When two assailants on a motorcycle staged an ambush against a Narathiwat school headmaster last month, the incident came as a shock to students at the Ban Waeng school, where he works. The Waeng district has been relatively free of the insurgent violence that has plagued other parts of the Deep South, and residents want to keep it that way.
Students responded by holding a protest against the militants, demanding that they cease targeting innocent people.
They carried banners calling on local residents to stand up for peace, report any militants who might be hiding within the community, and to be the "eyes and ears" in helping to end the violence. Words on the banners were written in Thai and Malayu, using both Rumi (Latin-based) and Yawi (Arabic-based) script.

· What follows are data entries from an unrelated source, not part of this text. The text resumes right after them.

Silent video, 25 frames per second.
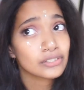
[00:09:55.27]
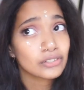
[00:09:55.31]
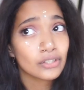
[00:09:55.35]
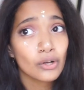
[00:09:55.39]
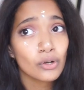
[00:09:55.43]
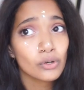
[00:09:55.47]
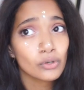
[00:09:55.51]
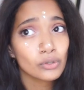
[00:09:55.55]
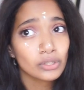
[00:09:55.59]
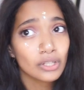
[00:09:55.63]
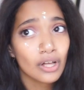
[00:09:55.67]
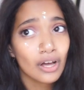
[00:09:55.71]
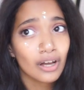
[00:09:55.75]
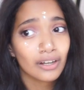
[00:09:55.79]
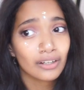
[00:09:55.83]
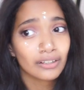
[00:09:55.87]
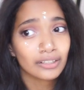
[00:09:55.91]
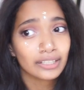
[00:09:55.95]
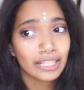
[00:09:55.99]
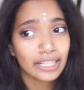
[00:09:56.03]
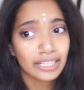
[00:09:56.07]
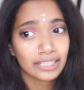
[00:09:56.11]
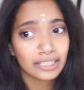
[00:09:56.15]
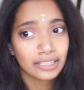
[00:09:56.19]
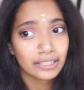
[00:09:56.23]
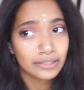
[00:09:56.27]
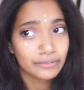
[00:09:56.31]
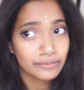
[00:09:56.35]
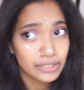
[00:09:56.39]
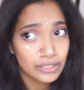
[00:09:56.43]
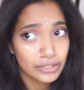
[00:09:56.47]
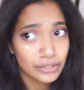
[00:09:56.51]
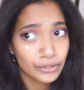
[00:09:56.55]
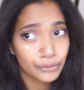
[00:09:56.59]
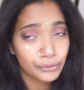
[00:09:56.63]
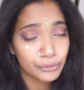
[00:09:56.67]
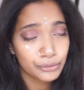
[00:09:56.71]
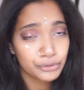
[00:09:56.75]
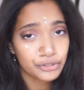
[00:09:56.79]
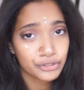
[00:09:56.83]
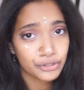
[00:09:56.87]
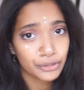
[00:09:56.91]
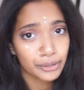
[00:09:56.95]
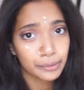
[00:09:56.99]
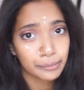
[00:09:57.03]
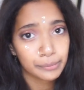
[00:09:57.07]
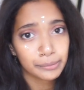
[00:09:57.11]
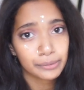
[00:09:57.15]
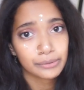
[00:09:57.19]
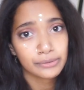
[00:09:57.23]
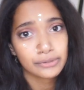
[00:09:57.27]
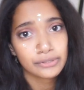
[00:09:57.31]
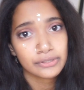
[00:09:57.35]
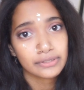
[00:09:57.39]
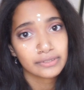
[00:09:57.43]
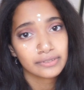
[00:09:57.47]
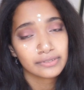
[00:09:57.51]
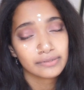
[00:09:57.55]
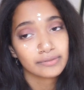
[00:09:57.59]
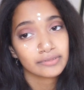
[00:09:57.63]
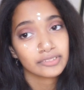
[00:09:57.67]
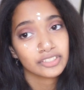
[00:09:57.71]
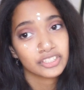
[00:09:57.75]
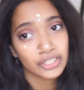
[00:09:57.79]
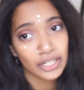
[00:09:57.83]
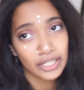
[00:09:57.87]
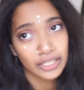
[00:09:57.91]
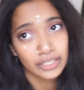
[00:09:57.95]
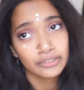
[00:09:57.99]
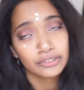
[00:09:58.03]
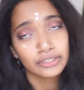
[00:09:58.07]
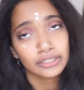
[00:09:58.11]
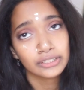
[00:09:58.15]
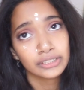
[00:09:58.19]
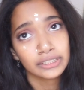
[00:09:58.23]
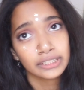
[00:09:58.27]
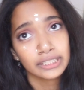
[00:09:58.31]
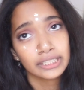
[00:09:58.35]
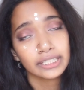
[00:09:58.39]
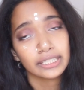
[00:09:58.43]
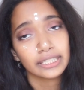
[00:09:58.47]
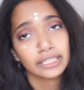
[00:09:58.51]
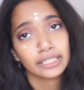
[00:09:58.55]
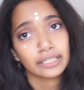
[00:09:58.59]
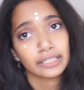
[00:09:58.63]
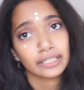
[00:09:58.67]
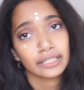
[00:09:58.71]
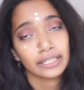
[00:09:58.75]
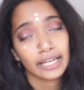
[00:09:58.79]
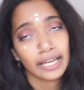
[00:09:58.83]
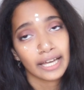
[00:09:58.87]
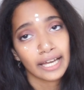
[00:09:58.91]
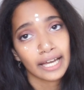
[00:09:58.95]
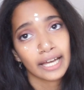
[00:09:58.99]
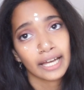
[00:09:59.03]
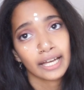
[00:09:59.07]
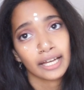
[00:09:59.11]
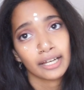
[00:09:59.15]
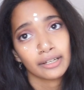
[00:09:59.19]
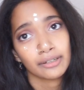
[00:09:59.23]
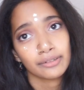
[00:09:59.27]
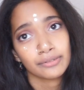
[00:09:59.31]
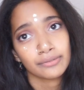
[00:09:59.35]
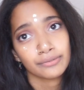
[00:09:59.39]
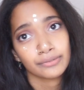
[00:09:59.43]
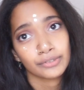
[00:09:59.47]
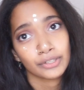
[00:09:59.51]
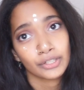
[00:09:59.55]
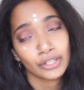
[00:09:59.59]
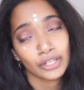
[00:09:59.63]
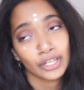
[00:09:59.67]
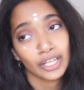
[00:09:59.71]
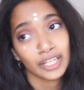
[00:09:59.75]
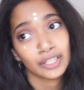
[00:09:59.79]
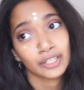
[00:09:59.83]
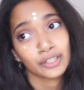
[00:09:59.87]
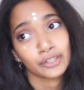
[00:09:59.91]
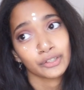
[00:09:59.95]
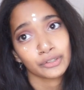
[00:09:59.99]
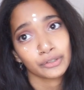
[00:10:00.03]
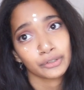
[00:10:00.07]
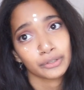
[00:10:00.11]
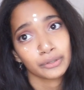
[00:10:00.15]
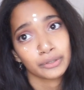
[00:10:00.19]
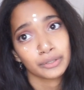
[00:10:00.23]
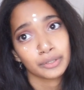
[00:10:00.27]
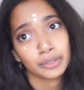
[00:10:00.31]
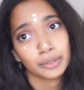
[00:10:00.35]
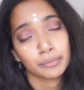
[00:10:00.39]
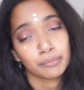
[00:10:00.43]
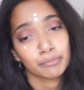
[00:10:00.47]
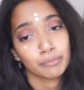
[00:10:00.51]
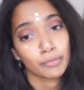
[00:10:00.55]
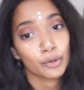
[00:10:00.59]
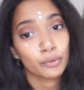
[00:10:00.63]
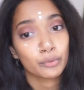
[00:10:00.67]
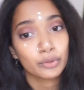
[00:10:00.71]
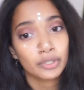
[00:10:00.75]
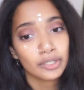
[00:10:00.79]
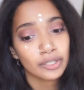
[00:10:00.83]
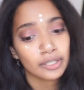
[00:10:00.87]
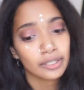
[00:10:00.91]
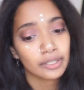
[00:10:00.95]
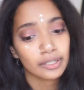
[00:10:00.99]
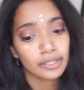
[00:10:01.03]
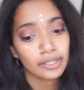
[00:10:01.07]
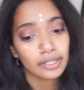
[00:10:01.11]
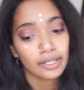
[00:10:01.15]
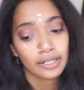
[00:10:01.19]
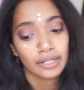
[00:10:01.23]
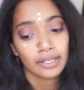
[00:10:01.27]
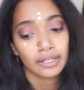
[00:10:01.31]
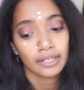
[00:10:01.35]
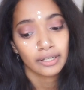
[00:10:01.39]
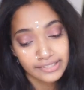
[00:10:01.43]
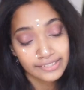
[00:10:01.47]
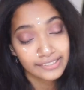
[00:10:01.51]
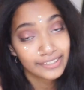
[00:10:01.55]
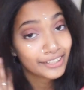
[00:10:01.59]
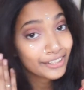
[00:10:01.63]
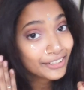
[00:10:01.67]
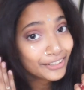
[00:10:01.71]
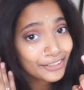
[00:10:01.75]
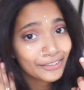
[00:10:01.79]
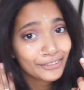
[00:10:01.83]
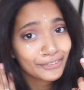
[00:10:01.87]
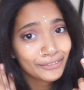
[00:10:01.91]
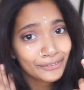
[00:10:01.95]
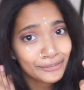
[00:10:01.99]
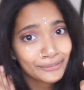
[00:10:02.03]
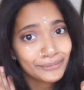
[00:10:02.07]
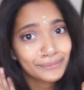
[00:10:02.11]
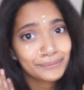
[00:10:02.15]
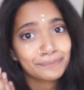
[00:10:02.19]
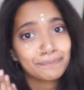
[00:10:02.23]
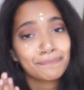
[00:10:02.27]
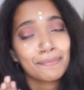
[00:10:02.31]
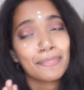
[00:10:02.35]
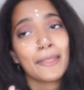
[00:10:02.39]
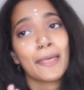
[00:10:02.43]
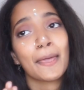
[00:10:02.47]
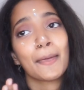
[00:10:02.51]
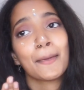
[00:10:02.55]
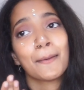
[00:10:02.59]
so long, and even though gerbils generally have a good motor skill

Avirute Yaseng, the headmaster, survived the attack, which took place while he was driving through Sungai Padi, on his way home from work. He received a gunshot wound to the left arm and was taken to a local hospital.
Until the shooting, not a single violent incident linked to the insurgency had been reported there in over a year. According to Sanguan Intharak, president of the Narathiwat Teachers' Association, the attack was particularly unusual because the headmaster is a Muslim.
"We will have to wait until the police investigation reveals what the motive was, but this is an unprecedented incident because it is the first time a Muslim school director has been targeted in such an attack over the last nine years," he told Khabar South Asia.
Government school employees have become increasingly popular targets among insurgents. Over 150 educators have been killed in the region since the violence flared up in 2004.
The students in Waeng not only rejected the insurgents' violent tactics but their separatist ideology. "This country belongs to all of us; we don't want to separate," one banner read.
While the militants have often carried out ambushes against security and police personnel, a string of recent incidents suggests they may have shifted tactics and are becoming more inclined to target civilians. In one particularly harrowing incident last month, gunmen shot dead a Pattani toddler and his father, along with several other acquaintances of the family.
"The groups carrying out these violent acts are increasingly targeting innocent people," said Thawat Sae-um, director of the Narathiwat Primary Educational Service Area Office, which runs schools in Waeng and neighbouring districts.
"This attack was carried out in Sungai Padi, which is a 'red zone'," he said, referring to the government's classification of areas with high incidents of terror attacks.
"Waeng district is still mostly a green (safe) district," Thawat said. "Nevertheless, this ambush against one of our teachers indicates a breach in the security measures we have put in place to ensure teacher safety."
"I don't know who the attackers are or what benefits they derive from continuing to target teachers," he added.
Among the youngsters taking part in the peace march was 11-year-old Suhaifee Dereh, a fifth-grade student at Ban Waeng School.
"This attack has greatly saddened us. Why did they have to shoot my teacher? Did he do something? He has always taught us to be good people, so we are happy to have this peace protest; to oppose violence, show that nobody can bully us around, show our love for our teachers and try to stop anyone from shooting our teachers in the future," he said.